= Quasi-biennial oscillation =

Tropical wind alternation

The quasi-biennial oscillation (QBO) is a quasiperiodic oscillation of the equatorial zonal wind between easterlies and westerlies in the tropical stratosphere with a mean period of 28 to 29 months. The alternating wind regimes develop at the top of the lower stratosphere and propagate downwards at about 1 km per month until they are dissipated at the tropopause. Downward motion of the easterlies is usually more irregular than that of the westerlies. The amplitude of the easterly phase is about twice as strong as that of the westerly phase. At the top of the vertical QBO domain, easterlies dominate, while at the bottom, westerlies are more likely to be found. At the 30 mb level, with regard to monthly mean zonal winds, the strongest recorded easterly was 29.55 m/s in November 2005, while the strongest recorded westerly was only 15.62 m/s in June 1995.

== Theory ==
In 1883, the eruption of Krakatoa led to visual tracking of subsequent volcanic ash in the stratosphere. This visual tracking led to the discovery of easterly winds between 25 and 30 km above the surface. The winds were then called the Krakatau easterlies. In 1908, data balloons launched above Lake Victoria in Africa recorded westerly winds in the stratospheric levels of the atmosphere. These findings, at the time, were thought to contradict the 1883 findings. However, the winds that would become known as the QBO were discovered to oscillate between westerly and easterly in the 1950s by researchers at the UK Meteorological Office. The cause of these QBO winds remained unclear for some time. Radiosonde soundings showed that its phase was not related to the annual cycle, as is the case for many other stratospheric circulation patterns. In the 1970s it was recognized by Richard Lindzen and James Holton that the periodic wind reversal was driven by atmospheric waves emanating from the tropical troposphere that travel upwards and are dissipated in the stratosphere by radiative cooling. The precise nature of the waves responsible for this effect was heavily debated; in recent years, however, gravity waves have come to be seen as a major contributor and the QBO is now simulated in a growing number of climate models.

== Effects ==
Effects of the QBO include mixing of stratospheric ozone by the secondary circulation caused by the QBO, modification of monsoon precipitation, and an influence on stratospheric circulation in Northern Hemisphere winter (mediated partly by a change in the frequency of sudden stratospheric warmings). Easterly phases of the QBO often coincide with more sudden stratospheric warmings, a weaker Atlantic jet stream, and cold winters in Northern Europe and the Eastern U.S. In contrast, westerly phases of the QBO often coincide with mild winters in the Eastern U.S. and a strong Atlantic jet stream with mild, wet winters in Northern Europe. In addition, the QBO has been shown to affect hurricane frequency during hurricane seasons in the Atlantic. Research has also been conducted investigating a possible relationship between ENSO (El Niño–Southern Oscillation) and the QBO.
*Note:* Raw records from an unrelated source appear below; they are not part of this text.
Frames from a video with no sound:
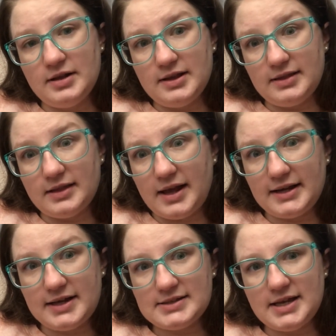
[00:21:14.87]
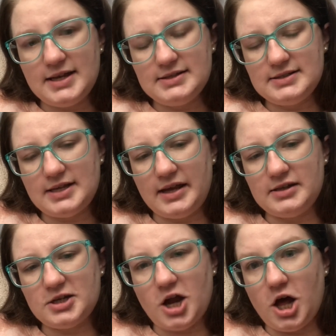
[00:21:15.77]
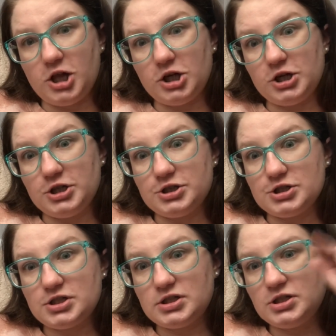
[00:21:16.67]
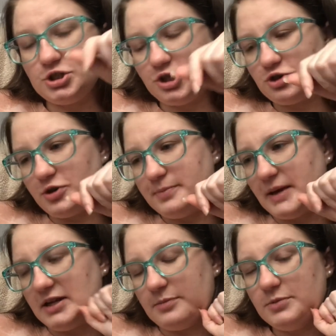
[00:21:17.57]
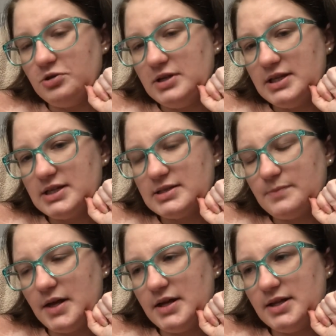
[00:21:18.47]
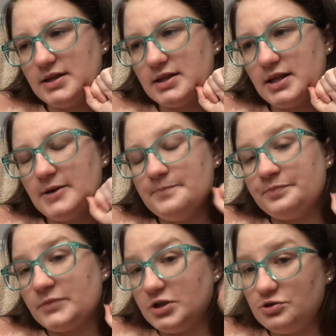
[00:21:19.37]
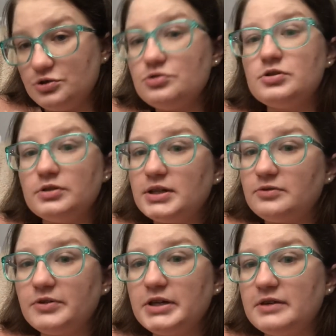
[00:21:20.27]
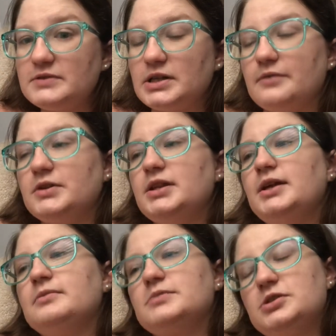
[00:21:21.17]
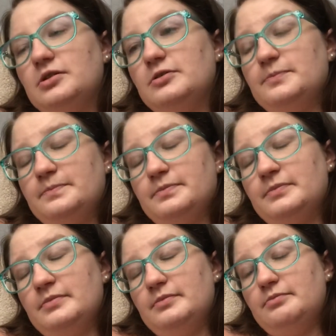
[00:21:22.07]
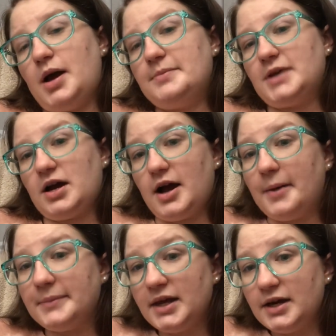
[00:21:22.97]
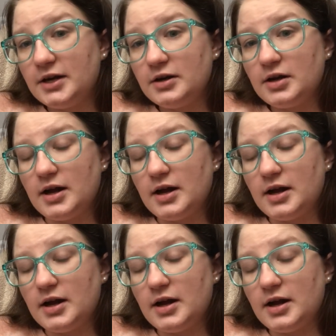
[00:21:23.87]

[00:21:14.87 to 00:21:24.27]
Like I said, $10 to join Band of Beauty this month. You do still get the free gift and everything. So bomb.com there.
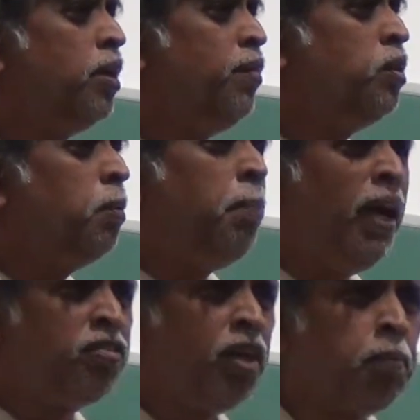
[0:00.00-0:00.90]
to give you the
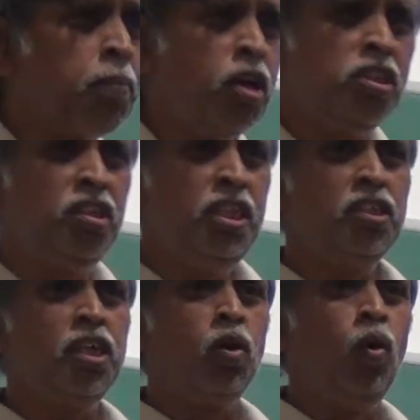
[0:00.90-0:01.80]
basic processes
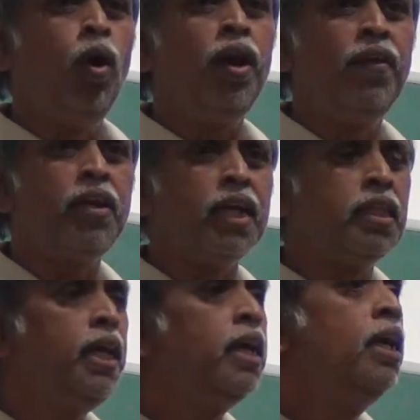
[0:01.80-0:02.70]
that go on in the
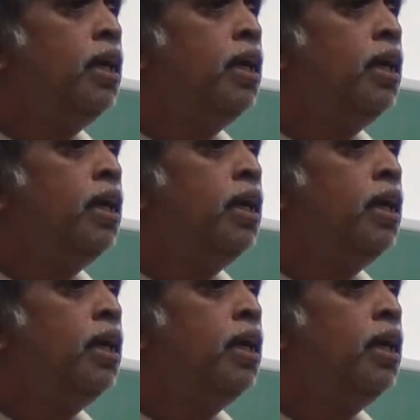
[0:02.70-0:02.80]
technique,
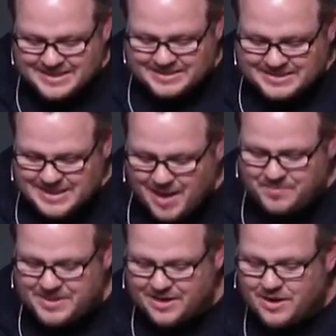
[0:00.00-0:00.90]
stop
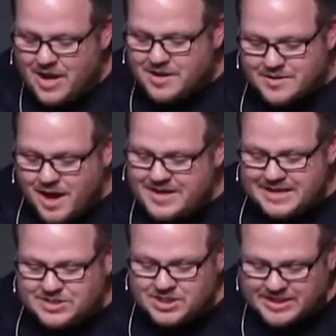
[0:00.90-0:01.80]
there, not
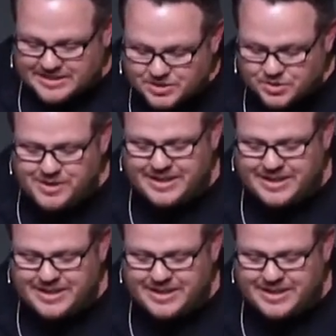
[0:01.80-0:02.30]
actually doing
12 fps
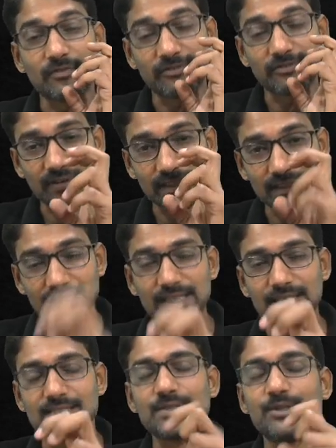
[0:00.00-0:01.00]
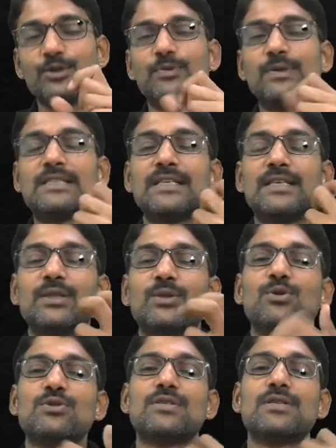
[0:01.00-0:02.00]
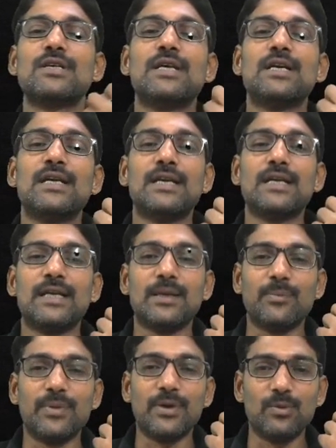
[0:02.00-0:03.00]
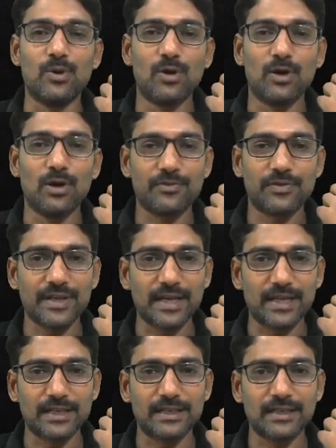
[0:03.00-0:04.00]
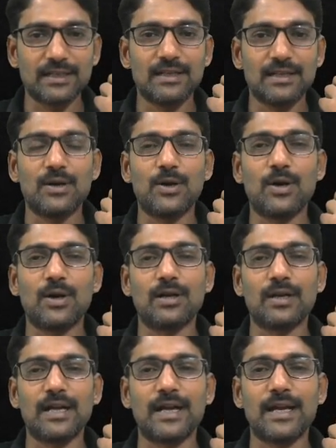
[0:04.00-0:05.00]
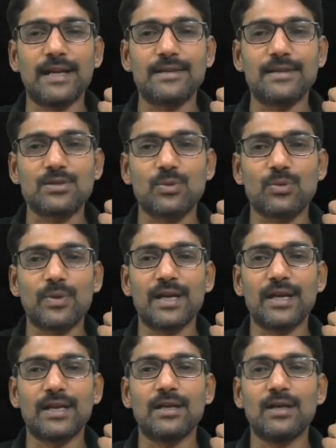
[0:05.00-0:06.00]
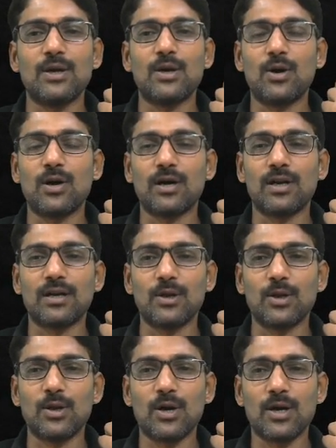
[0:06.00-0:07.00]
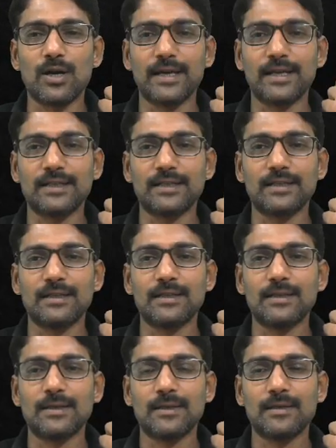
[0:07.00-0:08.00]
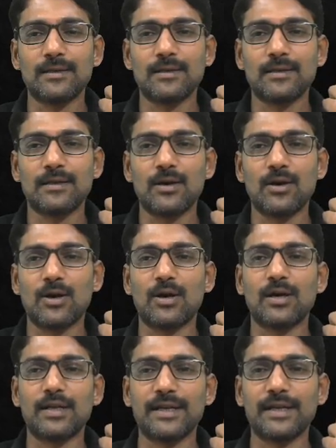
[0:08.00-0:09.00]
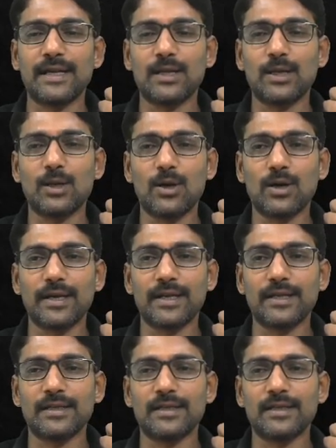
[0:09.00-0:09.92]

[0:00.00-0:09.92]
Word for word: for this you will see those big O of n or n square or log n or n log n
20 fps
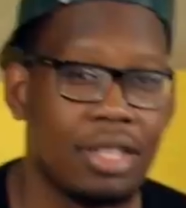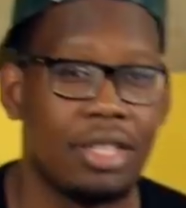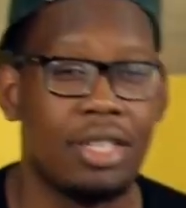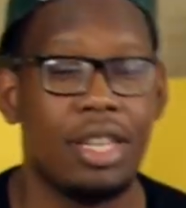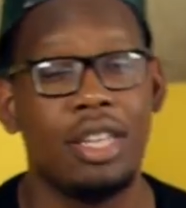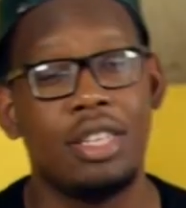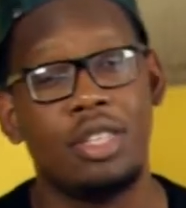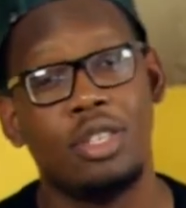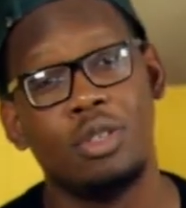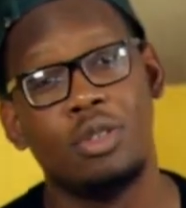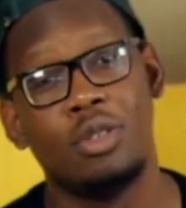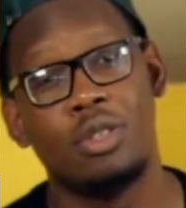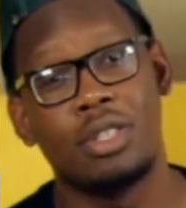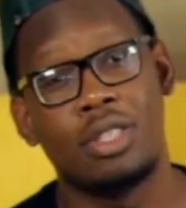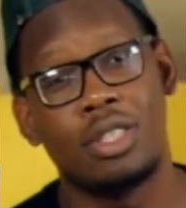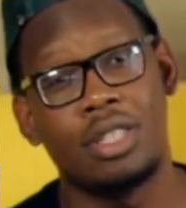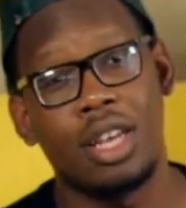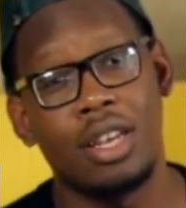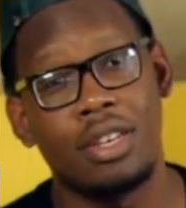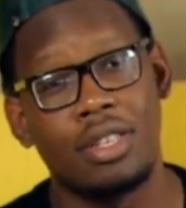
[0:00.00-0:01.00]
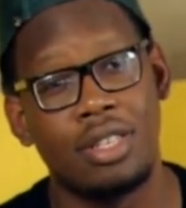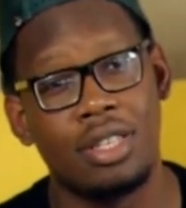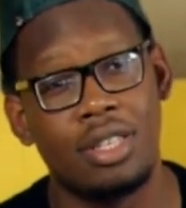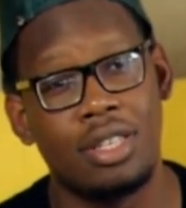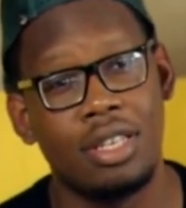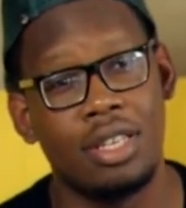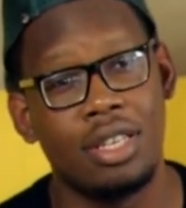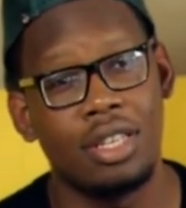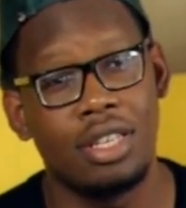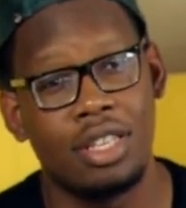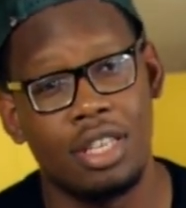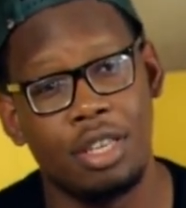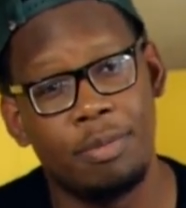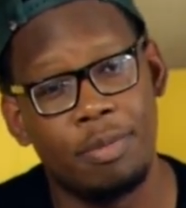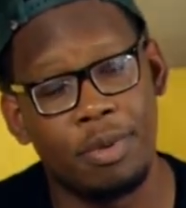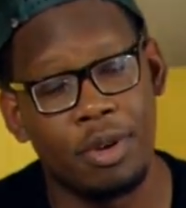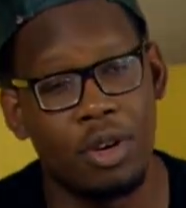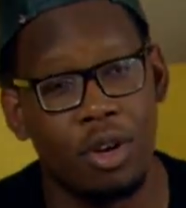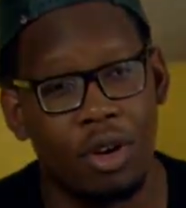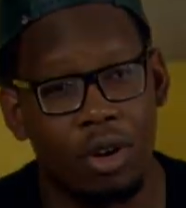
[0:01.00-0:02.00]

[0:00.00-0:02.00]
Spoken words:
Stay tuned to Soundcity. Keep it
== Observation of the QBO with weather balloons ==

The Free University of Berlin supplies a QBO data set that comprises radiosonde observations from Canton Island, Gan, and Singapore. The plot below shows the QBO during the 1980s.

Time-height plot of monthly-mean, zonal-mean equatorial zonal wind (u) in m/s between about 20 and 35 km altitude above sea level over a ten-year period. Positive values denote westerly winds and the contour line is at 0 m/s.

== Recent observations ==
The first significant observed deviation from the normal QBO since its discovery in early 1950s was noted beginning in February 2016, when the transition to easterly winds was disrupted by a new band of westerly winds that formed unexpectedly. The lack of a reliable QBO cycle deprives forecasters of a valuable tool. Since the QBO has a strong influence on the North Atlantic Oscillation and thereby north European weather, scientists speculated that the coming winter could be warmer and stormier in that region.
NASA scientists have been researching to test if the extremely strong 2014–2016 El Niño, climate change, or some other factor might be involved. They are trying to determine whether this is more of a once-in-a-generation event or a sign of the changing climate.